Susanna Simmerl, stellvertr. Fraktionsvorsitzende, kündigt eine Unterschriftenaktion an.
Das Vorhaben der Kassenärztlichen Vereinigung, die Notdienste im Kreisgebiet drastisch einzuschränken und auf Marl, Recklinghausen und Datteln zu begrenzen, ist nach Auffassung der SPD ein Skandal.
„In einer Flächenstadt der Größe Dorstens mit großem umliegenden Einzugsgebiet ist das Angebot des Notdienstes unverzichtbar“, so Friedhelm Fragemann, SPD-Fraktionschef. In einem Gespräch, das Susanna Simmerl, stellvertretende Fraktions-
vorsitzende, und Michael Hübner, Landtagskandidat der SPD im Wahlkreis Gladbeck/Dorsten, mit dem Geschäftsführer des St. Elisabeth-Hospitals führten, erneuerte Geschäftsführer Andreas Hauke das Angebot, die Räumlichkeiten für den Notdienst in Dorsten auch weiterhin kostenlos bereitzustellen. Michael Hübner betonte, dass man die Notdienste nicht nur nach den Fallzahlen, so wie es die Kassenärztliche Vereinigung vorsieht, sondern nach den wesentlichen Gegebenheiten, wie Anwohnerzahl und Erreichbarkeit usw., organisieren müsse.
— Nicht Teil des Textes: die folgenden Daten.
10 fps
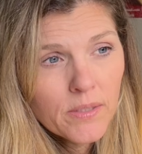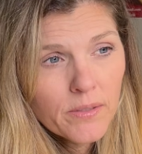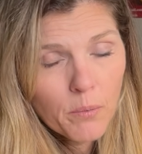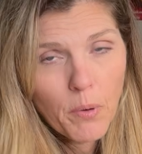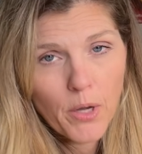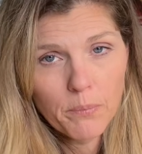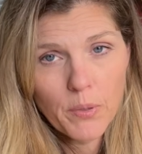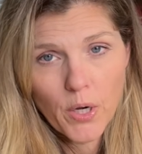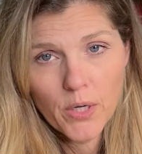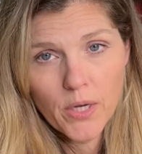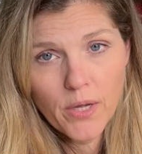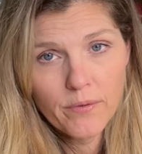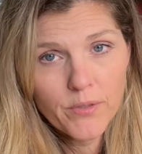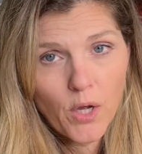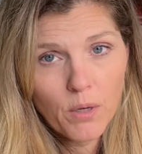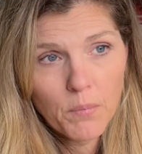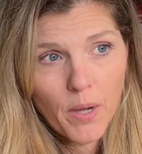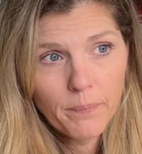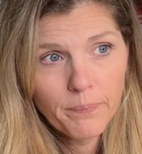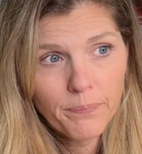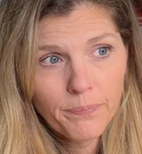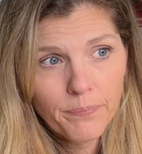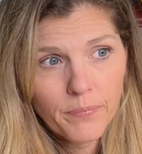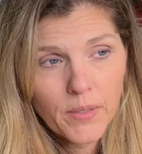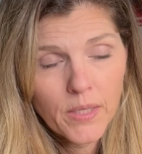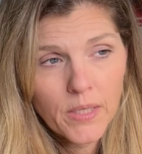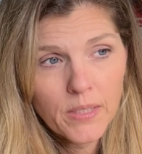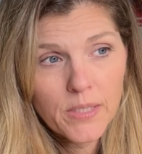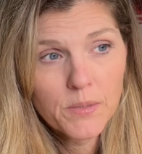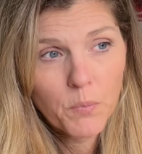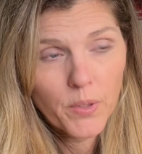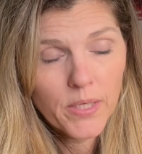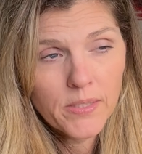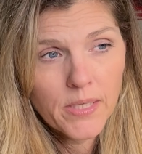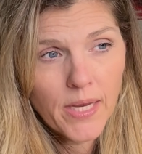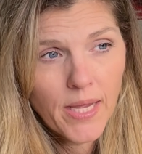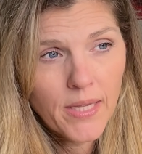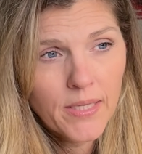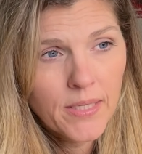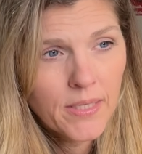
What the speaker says: the bottom part of Dog Mom this morning, today.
Die SPD-Dorsten will dem Vorhaben der Kassenärztlichen Vereinigung unter anderem mit einer Unterschriftensammlung begegnen, kündigte Susanna Simmerl an.
Geschäftsführer Andreas Hauke erläuterte im weiteren Verlauf des Gespräches mit den SPD-Politikern, dass das Katholische Klinikum Ruhrgebiet-Nord strategisch gut aufgestellt sei, sich der Klinikverbund bewährt habe.